Citizenship by Naturalisation under Section 4(3) of the Citizenship Act

The Applicant’s alternative, if the late registration of birth was not granted, was for citizenship by naturalization under section 4(3) of the Citizenship Act. There are four requirements that the Applicant should meet to have his citizenship recognised by the Minister:

  • he was born in South Africa;
  • he was born from parents who are not South African citizens and who have not been admitted to South Africa for permanent residence;
  • he has lived in South Africa since birth until becoming and adult; and
  • his birth is registered under the BRDA.

Outcome

Factual disputes

The Court rejected each and every one of the Respondent’s disputes in relation to the evidence of the Applicant on the basis that they are untenable, far-fetched, baseless and ambiguous.

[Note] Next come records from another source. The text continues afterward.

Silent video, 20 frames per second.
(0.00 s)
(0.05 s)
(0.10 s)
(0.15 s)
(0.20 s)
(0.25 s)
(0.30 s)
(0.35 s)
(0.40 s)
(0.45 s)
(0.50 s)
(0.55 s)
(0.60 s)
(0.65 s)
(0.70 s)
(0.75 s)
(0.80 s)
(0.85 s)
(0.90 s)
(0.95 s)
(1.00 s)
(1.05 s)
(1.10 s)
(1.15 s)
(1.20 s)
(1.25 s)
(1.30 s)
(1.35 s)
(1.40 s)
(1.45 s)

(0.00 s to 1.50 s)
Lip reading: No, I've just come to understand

Late Registration of Birth: BDRA

The Court was satisfied the Applicant substantially complied with the mandatory requirements to be successful with his application for the late registration of his birth.

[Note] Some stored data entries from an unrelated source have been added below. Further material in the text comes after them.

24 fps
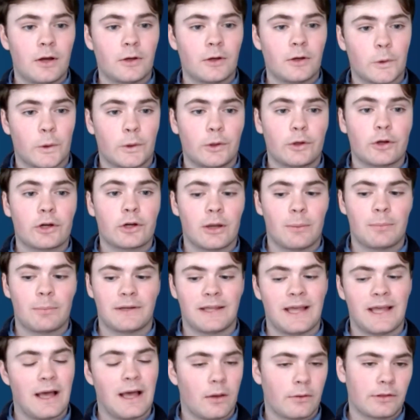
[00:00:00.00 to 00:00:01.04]
growing your
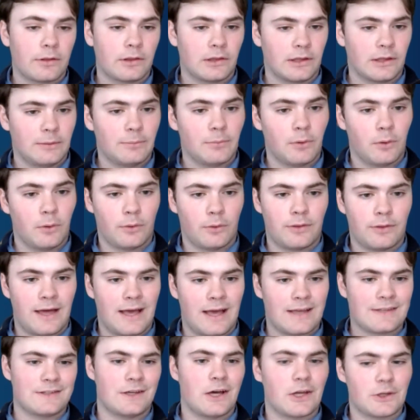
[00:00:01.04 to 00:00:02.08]
company healthily, both
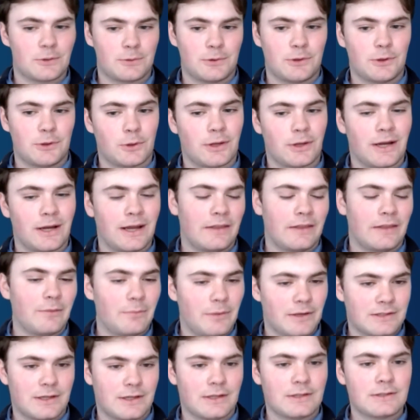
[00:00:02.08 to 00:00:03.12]
as the entrepreneur and the
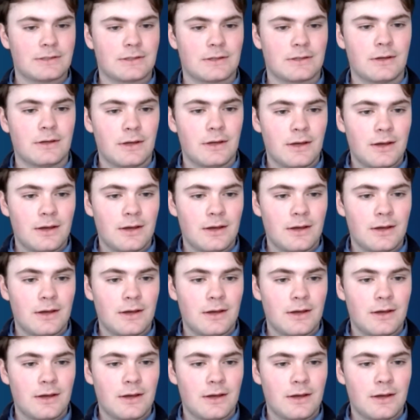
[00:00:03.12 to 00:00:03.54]
business.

The Court was satisfied the Applicant was born in South Africa. The Court found the Applicant’s birth was not registered because his parents were undocumented. The Applicant was also orphaned at 6 years old and placed into care at the centre at 9 years old so he should not be expected to have been able to keep a record of any documents.

The Court also found social workers were required to conduct enquiries under section 12 of the BDRA regarding notice of birth of an abandoned child. This was not done in the Applicant’s case, so the Applicant should not be blamed for the Department’s lack of action.

Citizenship by Birth: Section 2(2) Citizenship Act

The Court found the Applicant met all three legs of section 2(2): he did not qualify for citizenship under section 2(1), he had no right to any other nationality (including Eswatini), and his birth must be registered pursuant to the Court’s decision above.

The Court “also found that the Department’s claims that Mr Khoza ought to conduct some kind of lay investigation which may not even be accepted by the Department, to trace his paternal lineage, which may or may not lead to citizenship in Eswatini, are baseless.” (para 56)

Citizenship by Naturalisation: Section 4(3) Citizenship Act

The Court found the Applicant met all four requirements of section 4(3) of the Citizenship Act and that citizenship should be conferred upon him in the alternative to section 2(2) of the Citizenship Act.

International, Regional and Domestic Instruments and Provisions Cited

Source Instrument name Provisions cited
International Convention relating to the Status of Stateless Persons 1954 Article 1(1)
Domestic Births and Death Registration Act, 51 of 1992 ss 2, 9, 9(3A), 12
Domestic South African Citizenship Act 1995 (Act 88 of 1995) South African Citizenship Act 1995 (Act 88 of 1995)

UNHCR Statelessness Guidelines cited

This case does not cite UNHCR Statelessness Guidelines.

Available commentary

Ramekgwe Daniel Tijkila, ‘State of Statelessness for Displaced Persons Through the Doctrine Of Ubuntu: South African Domestic Perspective and International Law Obligation Through the Lens Of Khoza V Minister of Home Affairs [2023] 2 ALL SA 489 (GP)’ (2025) 18)1, Pretoria Student Law Review 1

  • The article argues the court’s approach embodies a humane, evidence‑sensitive resolution that recognises the Applicant’s lifelong ties to South Africa and the state’s shared evidentiary burden in statelessness determinations.
  • The article argues the case advances a normative framework for domestic and international law, contending that communal responsibility, human dignity, and inclusion should guide nationality processes and that rigid, technical, or bureaucratic hurdles are inappropriate where Applicants lack documents through no fault of their own.
  • The article situates Khoza within a growing international consensus that arbitrary denial or deprivation of nationality violates fundamental rights. Circumstantial evidence and genuine links should instead be meaningfully weighed.